La octava audiencia del juicio oral y público por la muerte del astro argentino comenzó pasadas las 10 en los Tribunales de San Isidro, adonde asistieron el neurocirujano Leopoldo Luque; el jefe de enfermeros, Mariano Perroni; y el médico clínico Pedro Di Spagna, al tiempo que Gianinna Maradona se hizo presente una vez más.
El primer testigo fue el legista Carlos Mauricio Cassinelli, quien recordó haberse reunido en una estación de servicio YPF con su colega Federico Corasaniti y el jefe de la Policía Científica de Zona Norte, el comisario mayor Cristian Méndez, para luego concurrir a la vivienda del lote Nº45 del barrio cerrado San Andrés, en Tigre, donde se halló el cuerpo de Maradona.
“Había ventanales tapiados, cortinas cerradas, la cama separada de la pared, una especie de frigo bar con botellas de agua mineral, ‘talitas’, caramelos, ampollas de Ranitidina, envases de jeringas, saches de sueros, un inodoro portátil, un televisor, un placar y un sillón masajeador”, enumeró sobre los elementos encontrados en la habitación, a la vez que no se halló aparatología médica.

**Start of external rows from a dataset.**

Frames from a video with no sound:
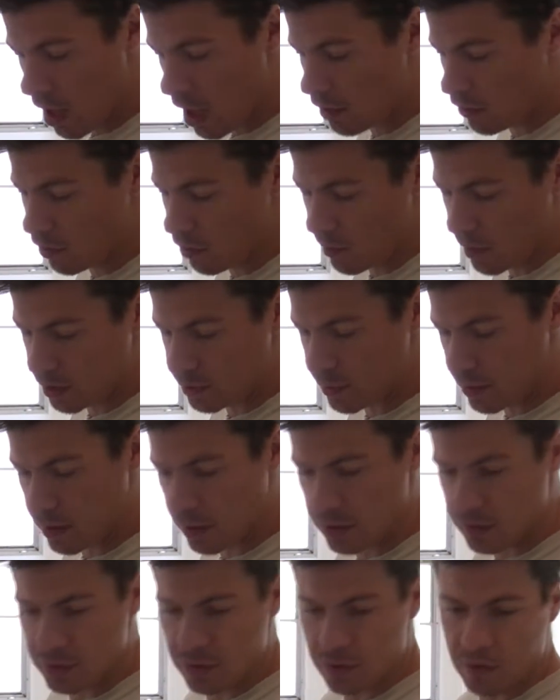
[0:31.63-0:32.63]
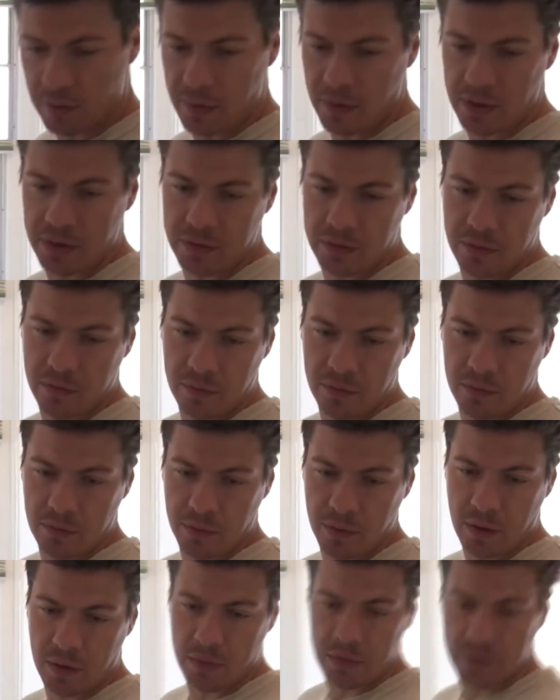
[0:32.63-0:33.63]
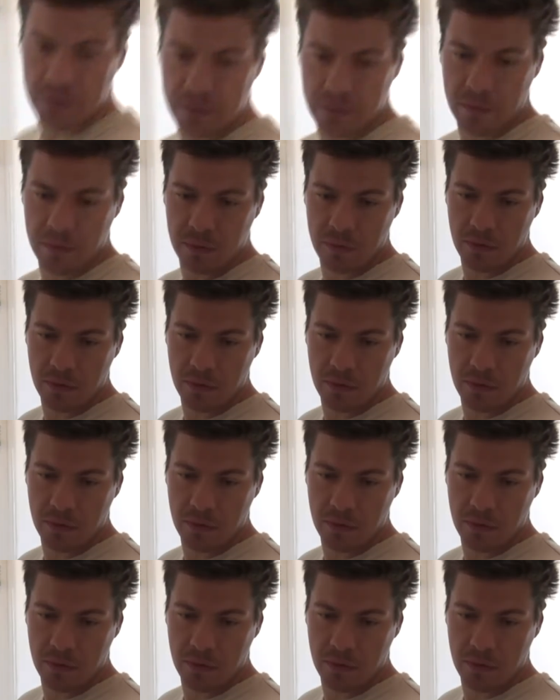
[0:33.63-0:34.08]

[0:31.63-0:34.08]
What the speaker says: I don't know much about achiote paste, to be honest.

En este sentido, precisó que “la gente de Criminalística tomó fotografías y fijó las evidencias. El cuerpo estaba vestido con una remera Puma y un short negro. Estaba hinchado, con edema, un hongo de espuma en la boca, en posición de cúbito dorsal y con los brazos y las piernas extendidas”.
Cassinelli afirmó el abdomen era “prominente”, mientras que tenía “livideces” y la temperatura del lugar era de “25 grados” ya que el aire acondicionado y el ventilador estaban “prendidos”.